A timber test specimen of size 50 × 50 mm in cross-section and 150 mm in length was tested for its specific gravity. If the specimen weighs 250 g and has 15% of moisture content, calculate its specific gravity by accounting the moisture content.
⚖️ Specific Gravity and Moisture Content in Timber
The specific gravity of timber is a key indicator of its density and strength. It is defined as the ratio of the oven-dry weight of the wood to the weight of an equal volume of water. However, timber in its natural state contains moisture, which adds to its weight.
To calculate the true specific gravity, we must use the oven-dry weight of the timber.
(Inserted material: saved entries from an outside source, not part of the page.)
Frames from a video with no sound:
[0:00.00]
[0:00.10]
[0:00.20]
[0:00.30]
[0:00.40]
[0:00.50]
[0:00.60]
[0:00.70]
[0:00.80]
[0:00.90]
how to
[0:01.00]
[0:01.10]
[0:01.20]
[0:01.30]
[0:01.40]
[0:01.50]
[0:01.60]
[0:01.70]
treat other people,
Since the question provides the weight at a specific moisture content (15%), we first need to calculate what the weight would be with 0% moisture before finding the specific gravity.
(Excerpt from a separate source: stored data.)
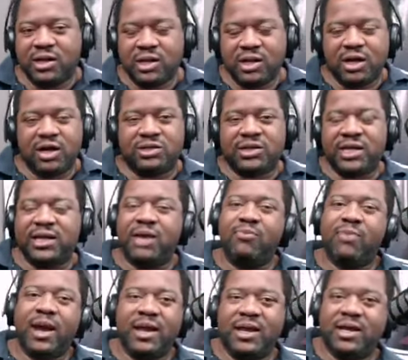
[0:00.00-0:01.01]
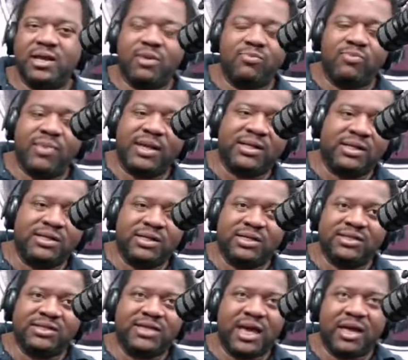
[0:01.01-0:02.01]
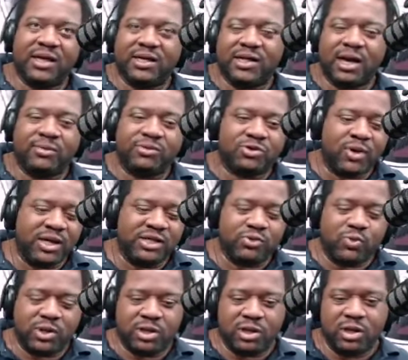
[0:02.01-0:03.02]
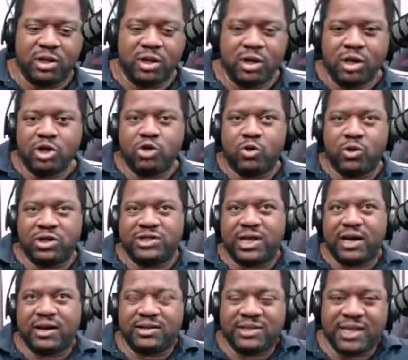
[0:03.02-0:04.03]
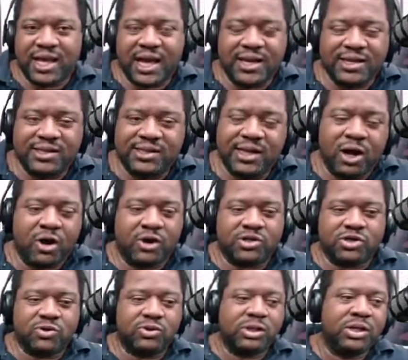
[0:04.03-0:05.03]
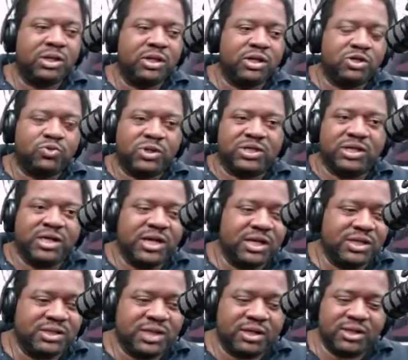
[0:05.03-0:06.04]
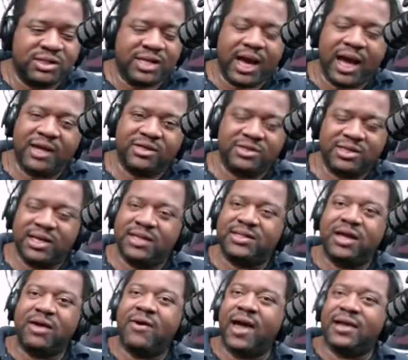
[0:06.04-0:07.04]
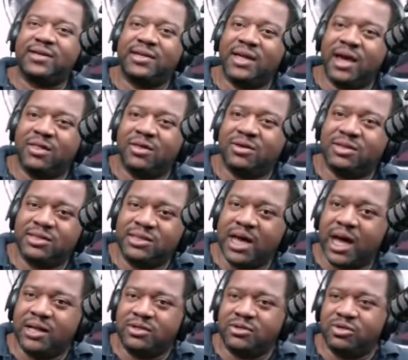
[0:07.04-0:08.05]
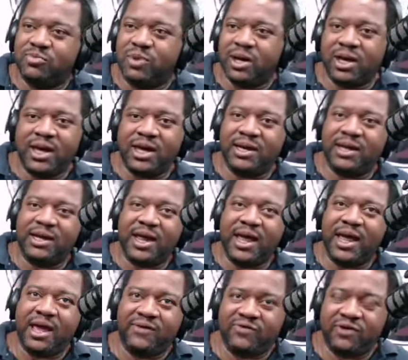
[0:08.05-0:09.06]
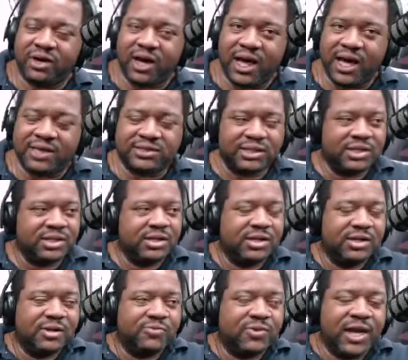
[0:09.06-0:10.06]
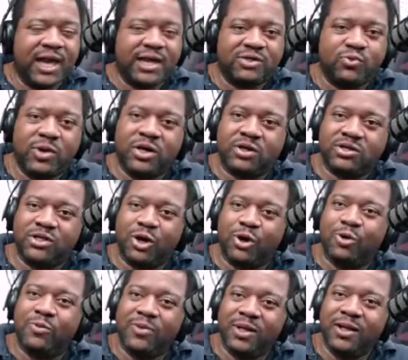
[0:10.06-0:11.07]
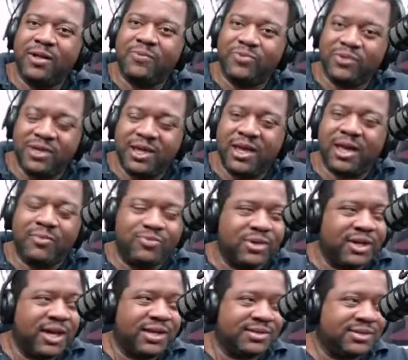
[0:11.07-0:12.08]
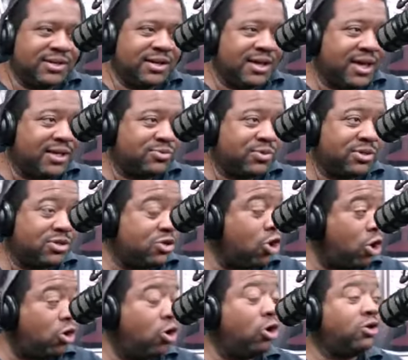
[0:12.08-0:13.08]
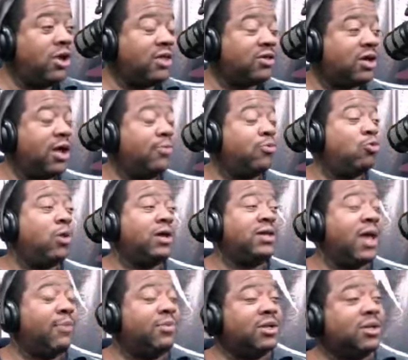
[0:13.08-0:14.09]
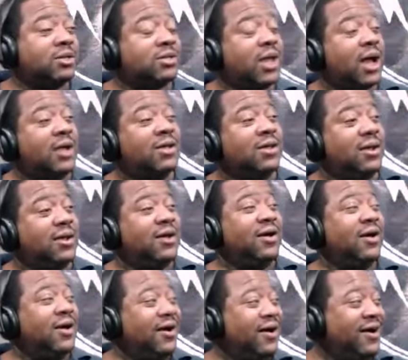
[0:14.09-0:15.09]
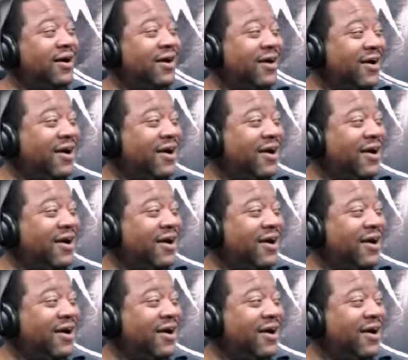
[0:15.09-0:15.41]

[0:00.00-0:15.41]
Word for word: looks like they might end up making it to the Stanley Cup. So I just wanted to throw a shout out to that, and also switching gears, tell the Dodgers to get their act together because the Dodgers have been laying an egg for the last last week. I so. heard Clippers. Yeah, last, last week. Oh, oh, another Clipper one. Yeah, but they're, not- they're, the Clippers of baseball.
📝 Step-by-Step Calculation
1. List the Given Data:
- Cross-section = $50 \text{ mm} \times 50 \text{ mm}$
- Length = $150 \text{ mm}$
- Weight at 15% moisture $(W_i)$ = $250 \text{ g}$
- Moisture content $(m)$ = $15\%$
2. Calculate the Volume of the Specimen $(V_i)$:
$$\text{Volume} = \text{Length} \times \text{Width} \times \text{Height}$$ $$\text{Volume} = 150 \text{ mm} \times 50 \text{ mm} \times 50 \text{ mm} = 375,000 \text{ mm}^3$$
To convert $\text{mm}^3$ to $\text{cm}^3$ (since $1 \text{ cm} = 10 \text{ mm}$, therefore $1 \text{ cm}^3 = 1000 \text{ mm}^3$):
$$V_i = \frac{375,000}{1000} = 375 \text{ cm}^3$$
3. Calculate the Specific Gravity:
The standard formula for specific gravity is:
$$\text{Specific Gravity} = \frac{\text{Oven-Dry Weight}}{\text{Volume} \times \text{Density of Water}}$$Since the density of water is $1 \text{ g/cm}^3$, the formula simplifies to:
$$\text{Specific Gravity} = \frac{W_{\text{dry}}}{V_i}$$First, we find the oven-dry weight $(W_{\text{dry}})$ from the wet weight $(W_i)$:
$$W_{\text{dry}} = \frac{W_i}{1 + \frac{m}{100}} = \frac{250}{1 + \frac{15}{100}} = \frac{250}{1.15} \approx 217.39 \text{ g}$$Now, calculate the specific gravity:
$$\text{Specific Gravity} = \frac{217.39 \text{ g}}{375 \text{ cm}^3} \approx \mathbf{0.579}$$Alternative Formula Method
You can also use the direct formula that combines these steps:
$$\text{Specific Gravity} = \left( \frac{W_i}{V_i} \right) \times \left[ \frac{100}{100 + m} \right]$$ $$\text{Specific Gravity} = \left( \frac{250}{375} \right) \times \left[ \frac{100}{100 + 15} \right]$$ $$\text{Specific Gravity} = 0.6667 \times \left( \frac{100}{115} \right)$$ $$\text{Specific Gravity} = 0.6667 \times 0.8696 \approx \mathbf{0.579}$$📊 Calculation Summary
| Step | Calculation | Result |
|---|---|---|
| Calculate Volume | $50 \times 50 \times 150 \text{ mm}^3$ | $375 \text{ cm}^3$ |
| Calculate Wet Density | $\frac{250 \text{ g}}{375 \text{ cm}^3}$ | $0.667 \text{ g/cm}^3$ |
| Calculate Oven-Dry Weight | $\frac{250 \text{ g}}{(1 + 0.15)}$ | $\approx 217.4 \text{ g}$ |
| Calculate Specific Gravity | $\frac{217.4 \text{ g}}{375 \text{ cm}^3}$ | $\approx 0.579$ |
💡 Study Tips
- Specific Gravity uses Dry Weight: The most critical concept to remember is that specific gravity is based on the oven-dry (0% moisture) weight of the timber.
- Don't Use Wet Density: A common mistake is to simply divide the given weight by the volume ($250 / 375 = 0.667$). This gives you the density at 15% moisture, not the specific gravity. Notice that this is one of the incorrect options!
- Master the Moisture Formula: The relationship $W_{\text{wet}} = W_{\text{dry}} \times (1 + m/100)$ is fundamental. You must be able to rearrange it to find the dry weight from the wet weight.
- Unit Conversion: Always pay attention to units. Convert $\text{mm}^3$ to $\text{cm}^3$ when needed by dividing by 1000.
- Double-Check Calculations: Use both the step-by-step method and the combined formula to verify your answer.